◆ Input for this task ◆
'''

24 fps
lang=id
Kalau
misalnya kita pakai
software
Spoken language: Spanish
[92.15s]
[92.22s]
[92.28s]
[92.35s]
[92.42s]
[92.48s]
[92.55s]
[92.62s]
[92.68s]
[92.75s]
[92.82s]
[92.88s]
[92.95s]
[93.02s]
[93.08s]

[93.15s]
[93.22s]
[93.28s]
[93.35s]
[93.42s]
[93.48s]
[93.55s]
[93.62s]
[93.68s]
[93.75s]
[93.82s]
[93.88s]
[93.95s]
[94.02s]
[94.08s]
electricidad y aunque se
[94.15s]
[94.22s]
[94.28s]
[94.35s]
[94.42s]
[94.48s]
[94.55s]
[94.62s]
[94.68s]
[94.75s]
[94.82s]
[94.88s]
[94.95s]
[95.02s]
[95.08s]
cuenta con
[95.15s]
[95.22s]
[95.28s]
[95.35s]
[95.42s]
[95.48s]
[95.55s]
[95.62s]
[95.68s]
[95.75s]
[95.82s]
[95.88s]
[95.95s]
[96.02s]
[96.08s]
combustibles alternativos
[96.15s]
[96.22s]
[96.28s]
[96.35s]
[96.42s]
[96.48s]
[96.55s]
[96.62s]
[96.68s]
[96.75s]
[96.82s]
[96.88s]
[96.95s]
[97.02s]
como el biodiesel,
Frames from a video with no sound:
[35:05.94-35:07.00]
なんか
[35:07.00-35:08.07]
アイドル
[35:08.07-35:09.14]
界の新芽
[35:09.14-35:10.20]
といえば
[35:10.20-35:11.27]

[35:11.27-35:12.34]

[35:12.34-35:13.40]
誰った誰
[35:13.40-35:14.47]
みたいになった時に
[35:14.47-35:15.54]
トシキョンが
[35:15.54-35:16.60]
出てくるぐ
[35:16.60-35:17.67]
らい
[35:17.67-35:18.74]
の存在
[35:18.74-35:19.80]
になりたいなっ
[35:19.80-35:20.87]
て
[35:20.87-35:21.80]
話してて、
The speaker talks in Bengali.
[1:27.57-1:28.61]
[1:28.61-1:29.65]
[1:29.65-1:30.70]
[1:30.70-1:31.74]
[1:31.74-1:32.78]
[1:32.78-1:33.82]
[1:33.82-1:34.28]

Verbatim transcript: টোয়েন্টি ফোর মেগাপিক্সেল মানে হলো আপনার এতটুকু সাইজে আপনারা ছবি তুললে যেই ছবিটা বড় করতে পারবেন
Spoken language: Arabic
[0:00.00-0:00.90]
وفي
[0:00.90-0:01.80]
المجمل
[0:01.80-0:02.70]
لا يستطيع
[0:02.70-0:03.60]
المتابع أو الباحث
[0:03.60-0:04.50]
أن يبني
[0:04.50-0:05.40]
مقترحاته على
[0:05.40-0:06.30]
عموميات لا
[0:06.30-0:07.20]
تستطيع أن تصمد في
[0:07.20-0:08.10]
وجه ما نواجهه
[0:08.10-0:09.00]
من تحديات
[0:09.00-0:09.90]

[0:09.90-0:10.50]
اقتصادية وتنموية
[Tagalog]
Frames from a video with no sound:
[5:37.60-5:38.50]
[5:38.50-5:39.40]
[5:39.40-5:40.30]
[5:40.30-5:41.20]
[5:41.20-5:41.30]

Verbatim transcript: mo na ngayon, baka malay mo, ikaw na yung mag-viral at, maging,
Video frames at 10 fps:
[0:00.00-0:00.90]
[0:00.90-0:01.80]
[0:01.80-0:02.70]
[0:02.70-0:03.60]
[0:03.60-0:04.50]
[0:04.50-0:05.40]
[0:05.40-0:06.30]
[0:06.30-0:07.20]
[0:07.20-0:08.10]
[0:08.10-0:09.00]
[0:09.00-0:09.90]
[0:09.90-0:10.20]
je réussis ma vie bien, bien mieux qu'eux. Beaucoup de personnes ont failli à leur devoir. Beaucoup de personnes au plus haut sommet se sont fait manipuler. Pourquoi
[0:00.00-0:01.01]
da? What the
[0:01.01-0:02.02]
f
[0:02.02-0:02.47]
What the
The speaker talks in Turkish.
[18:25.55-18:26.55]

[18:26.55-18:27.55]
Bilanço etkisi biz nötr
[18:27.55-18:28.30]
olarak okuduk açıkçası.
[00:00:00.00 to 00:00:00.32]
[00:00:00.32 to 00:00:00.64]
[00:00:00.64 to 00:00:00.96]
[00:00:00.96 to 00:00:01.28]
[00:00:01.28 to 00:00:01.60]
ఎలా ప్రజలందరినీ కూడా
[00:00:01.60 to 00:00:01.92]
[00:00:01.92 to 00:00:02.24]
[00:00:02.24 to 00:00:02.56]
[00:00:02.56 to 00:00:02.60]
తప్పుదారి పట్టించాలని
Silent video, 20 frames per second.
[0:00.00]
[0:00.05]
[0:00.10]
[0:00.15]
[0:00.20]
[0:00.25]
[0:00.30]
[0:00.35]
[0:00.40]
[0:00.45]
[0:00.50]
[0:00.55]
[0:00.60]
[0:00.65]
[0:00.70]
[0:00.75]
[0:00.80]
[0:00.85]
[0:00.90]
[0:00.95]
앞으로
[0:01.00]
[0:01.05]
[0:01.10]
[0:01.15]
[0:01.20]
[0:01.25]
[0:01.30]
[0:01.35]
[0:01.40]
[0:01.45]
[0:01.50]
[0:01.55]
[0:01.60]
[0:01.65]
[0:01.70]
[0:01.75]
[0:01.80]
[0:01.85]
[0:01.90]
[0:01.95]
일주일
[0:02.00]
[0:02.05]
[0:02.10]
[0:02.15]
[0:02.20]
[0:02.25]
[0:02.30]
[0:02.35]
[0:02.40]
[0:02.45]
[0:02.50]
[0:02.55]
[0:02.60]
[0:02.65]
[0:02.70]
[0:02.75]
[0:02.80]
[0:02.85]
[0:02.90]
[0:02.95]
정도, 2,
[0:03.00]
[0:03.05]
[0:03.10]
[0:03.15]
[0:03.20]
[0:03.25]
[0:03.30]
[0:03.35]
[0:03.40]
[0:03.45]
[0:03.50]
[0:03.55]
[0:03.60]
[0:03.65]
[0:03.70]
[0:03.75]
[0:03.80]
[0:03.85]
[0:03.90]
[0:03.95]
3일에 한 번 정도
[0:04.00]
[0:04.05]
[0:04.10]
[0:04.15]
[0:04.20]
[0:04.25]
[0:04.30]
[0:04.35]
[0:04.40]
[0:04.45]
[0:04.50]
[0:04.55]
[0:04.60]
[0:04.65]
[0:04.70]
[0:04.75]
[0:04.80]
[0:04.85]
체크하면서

'''

◆ Exercise description ◆
In the entries above, restate word for word the lines between the one holding "Verbatim transcript: mo" and the one holding "[18:25.55-18:26.55]", inclusive, and nothing besides.

◆ Problem solution ◆
Verbatim transcript: mo na ngayon, baka malay mo, ikaw na yung mag-viral at, maging,
Video frames at 10 fps:
[0:00.00-0:00.90]
[0:00.90-0:01.80]
[0:01.80-0:02.70]
[0:02.70-0:03.60]
[0:03.60-0:04.50]
[0:04.50-0:05.40]
[0:05.40-0:06.30]
[0:06.30-0:07.20]
[0:07.20-0:08.10]
[0:08.10-0:09.00]
[0:09.00-0:09.90]
[0:09.90-0:10.20]
je réussis ma vie bien, bien mieux qu'eux. Beaucoup de personnes ont failli à leur devoir. Beaucoup de personnes au plus haut sommet se sont fait manipuler. Pourquoi
[0:00.00-0:01.01]
da? What the
[0:01.01-0:02.02]
f
[0:02.02-0:02.47]
What the
The speaker talks in Turkish.
[18:25.55-18:26.55]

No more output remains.